La mort prématurée de Fausto Romitelli aura probablement affecté la réception de son œuvre. Elle aura précipité, au sens quasi chimique du terme, la vision globale d’une production musicale qui, bien que cohérente, ne gagne sans doute pas à être idéalisée comme un sommet monolithique. Que le discours tenu sur cette musique, encore en partie figé par la tentation de l’hommage, puisse peu à peu se dédramatiser et rendre sereinement compte des spécificités de chaque œuvre, de ses forces et de ses faiblesses, ne pourra que servir un projet artistique qui, fruit d’ajustements constants, doit sa saveur autant aux questionnements et aux doutes qu’aux convictions qui animaient le compositeur.


  1. Entretien avec Véronique Brindeau, Accents, n° 15, septembre-décembre 2001, repris dans Alessandro Arbo (textes réunis par), Le corps électrique; voyage dans le son de Fausto Romitelli. L’Harmattan, 2005, p. 159.
  2. Fausto Romitelli, « Le compositeur comme virus », cf. Arbo, p. 132.
  3. « Attaquons le réel à sa racine », entretien avec Danielle Cohen-Levinas. Repris dans Arbo, 2005, p. 43.
  4. Entretien avec E. Denut, dans Musique actuelles, musique savante : Quelles interactions ?, L’Itinéraire/L’Harmattan, 2001. Repris dans Arbo, 2005, p. 163.
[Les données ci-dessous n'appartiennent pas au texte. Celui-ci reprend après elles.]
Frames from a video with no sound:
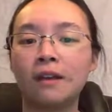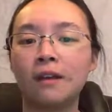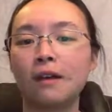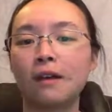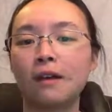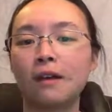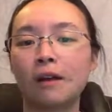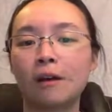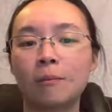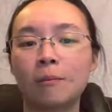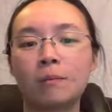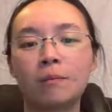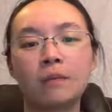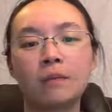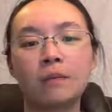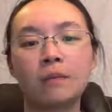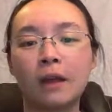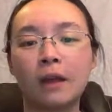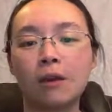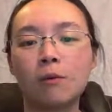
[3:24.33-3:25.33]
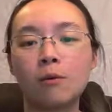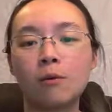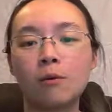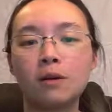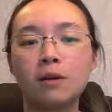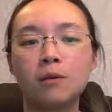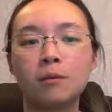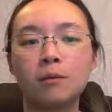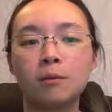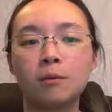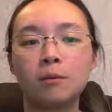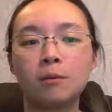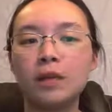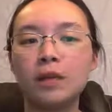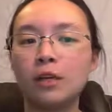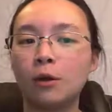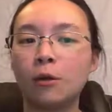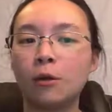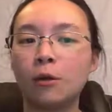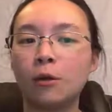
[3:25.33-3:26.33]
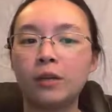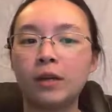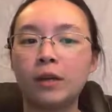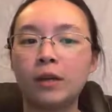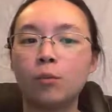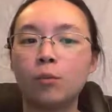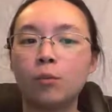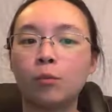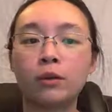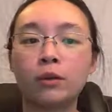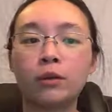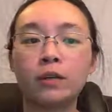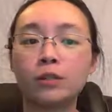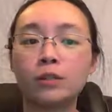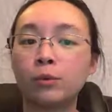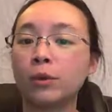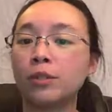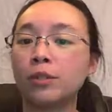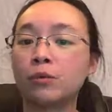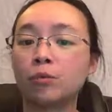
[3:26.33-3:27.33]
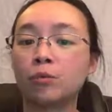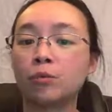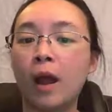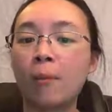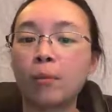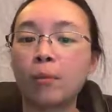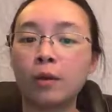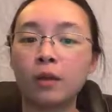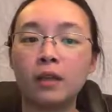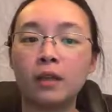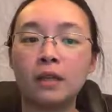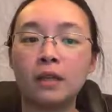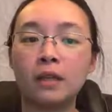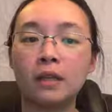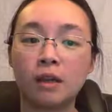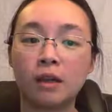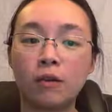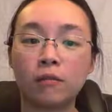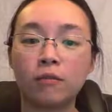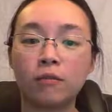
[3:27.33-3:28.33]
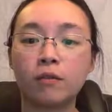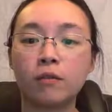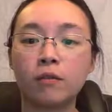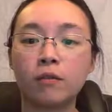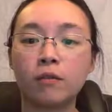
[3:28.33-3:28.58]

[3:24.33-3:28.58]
Now we know that water is going to wrap itself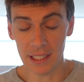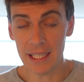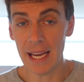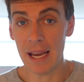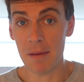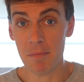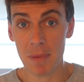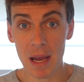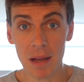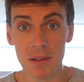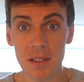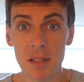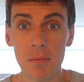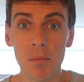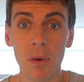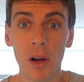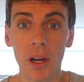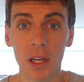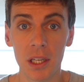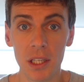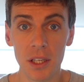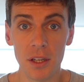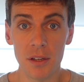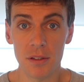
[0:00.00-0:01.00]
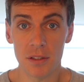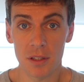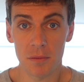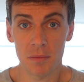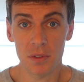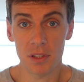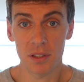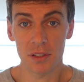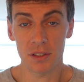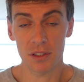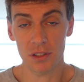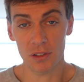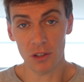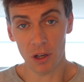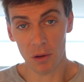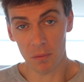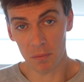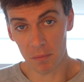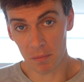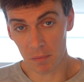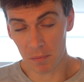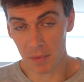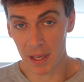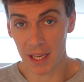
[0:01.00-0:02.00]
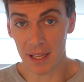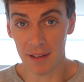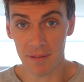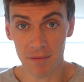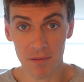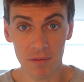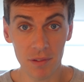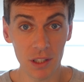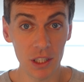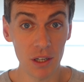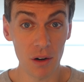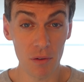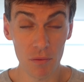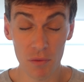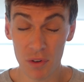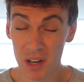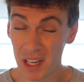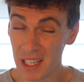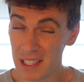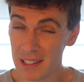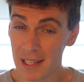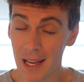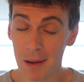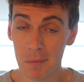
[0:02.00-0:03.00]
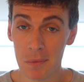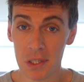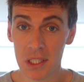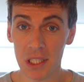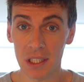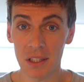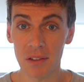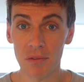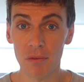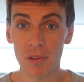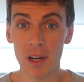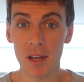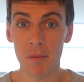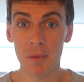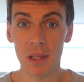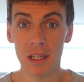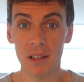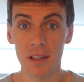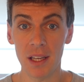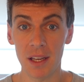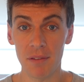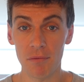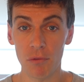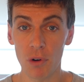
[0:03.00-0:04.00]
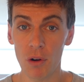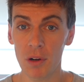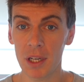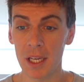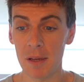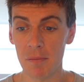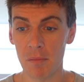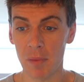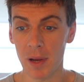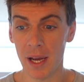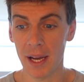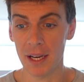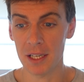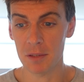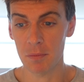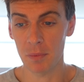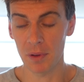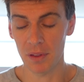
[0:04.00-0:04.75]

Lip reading: Yeah, mountain biking use them to stop it, you know, really damaging the rim in rock impacts.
  5. Note d’intention de l’œuvre, publiée dans le programme du festival Musica, 2000. Repris dans Arbo, p. 135.
  6. Ibid, p. 137.
  7. Entretien avec Véronique Brindeau, Accents, n° 15, septembre-décembre 2001, repris dans Arbo, p. 161.
  8. Notice de la partition.
  9. Ibid.
  10. Note d’intention de l’œuvre.
  11. Ibid.
  12. Jean-Luc Plouvier, éditorial de la notice du CD/DVD, Cyprès CYP5622, p. 16.
  13. Entretien avec E. Denut, dans Musique actuelles, musique savante : Quelles interactions ?, L’Itinéraire/L’Harmattan, 2001, p. 76.